AND not OR

by havoc

The book Built
to Last
has a famous discussion of the “Tyranny of the OR,”
pointing out that mediocre companies force themselves to choose short
vs. long term, or values vs. profit, or whatever; while great
companies find a way to do both things at the same time. The desired
state isn’t balance (some values, some profit); but both. Do
both things 100% by coming up with innovative and clever approaches,
don’t trade off one vs. the other.

A cliche computer industry example, perhaps, would be all the search engines
that lazily traded off user experience vs. advertising revenue; while
Google spent the time to figure out how to have better user
experience, and more advertising revenue, at the same time. I
like to think the RHEL/Fedora model Red
Hat arrived at after many years of trial-and-error is a similar kind
of thing; other companies either settled for a “proprietary frosting”
model or failed to become profitable. I won’t try to take a position
on whether Google or Red Hat will (or do) manage to consistently get
it right, but these two examples make sense to me.
Another open source company that seems good at this is
Trolltech.

I don’t really want to talk about the computer industry, though. My
favorite examples (what I really want to blog about) are a couple of
magazines I read, Game Informer and
Entertainment Weekly. Most magazines
about video games or entertainment are terrible, full of fluff
crap, gossip, more ads than content, and unreliable reviews.

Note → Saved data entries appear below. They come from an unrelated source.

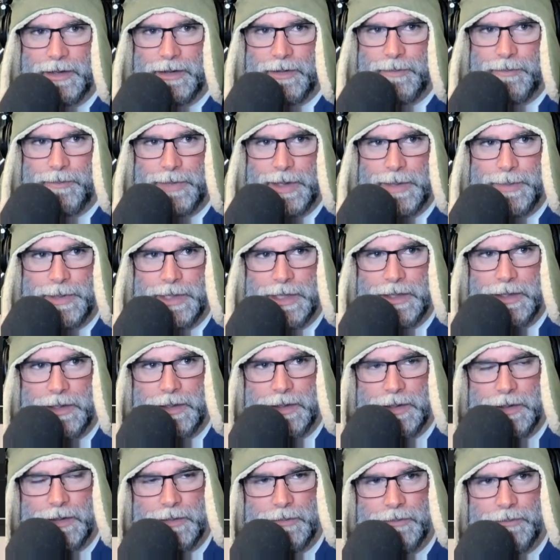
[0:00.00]

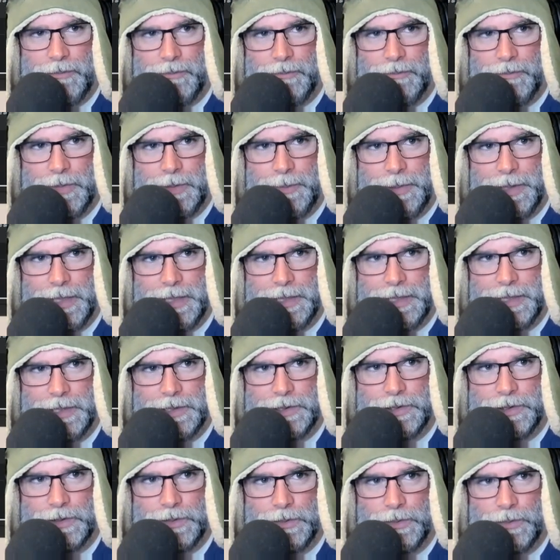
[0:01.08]
maybe I need
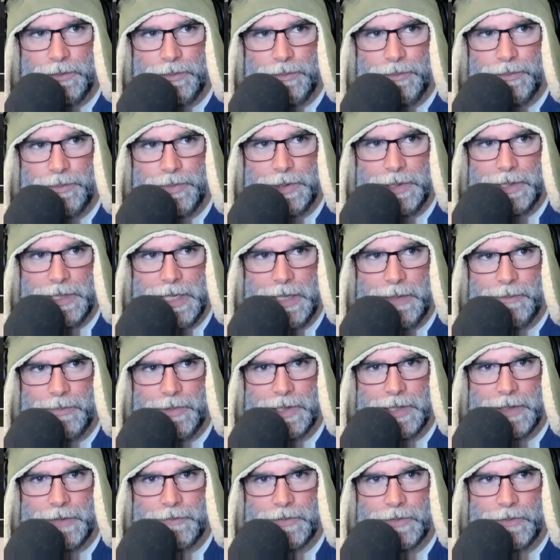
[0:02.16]
to put a game
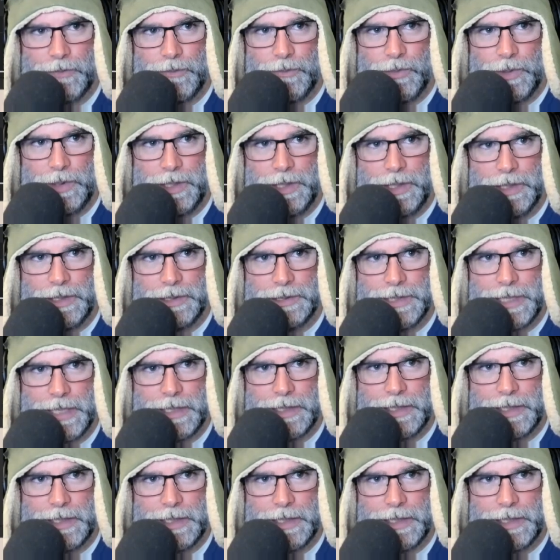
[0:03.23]
plan for what exactly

These two magazines both have a similar format, which I think of as
the front half and the back half. Before a movie/book/game comes out,
they will do almost-always-positive “preview” articles talking about
why the thing could be good, interviewing the people making it, and
discussing the concept. These articles are fairly advertiser-friendly,
but I think are also what readers want (or at least what I want). I
want to hear why the director or game designer thinks their product
will be exciting, so I can judge for myself. I wouldn’t want some
snarky magazine writer’s opinion at this stage. Everything gets a fair
chance at success. The cover story and cover art normally point to
articles in this “front half.”

Both magazines then have a “back half” consisting of reliable,
well-written reviews that are perfectly willing to be negative. These
appear “just in time” when the movie, book, or game comes out. Often
the same product appears in the “front half” first and then “back
half” in the following issue. The magazines both seem to avoid putting
a preview and a review of the same product in the same issue if they
can help it.

The magazines even have a similar tone, with a lot of humor and a
level of intelligence somewhat above e.g. the Boston Globe or
Associated Press movie/book reviews, but less pretentious than the New
York Times or Time Magazine reviews. And they have readable graphic
design, vs. the our-Quark-XPress-person-is-on-acid train wrecks you can
find on the newsstand. Finally, they tend to cover all products, not
only blockbusters or only independent/artsy stuff.

The upshot is that these magazines appeal to a wide audience, they are
advertiser-friendly AND reliable advisers, both fun to read AND smart.
To me that makes them great role models.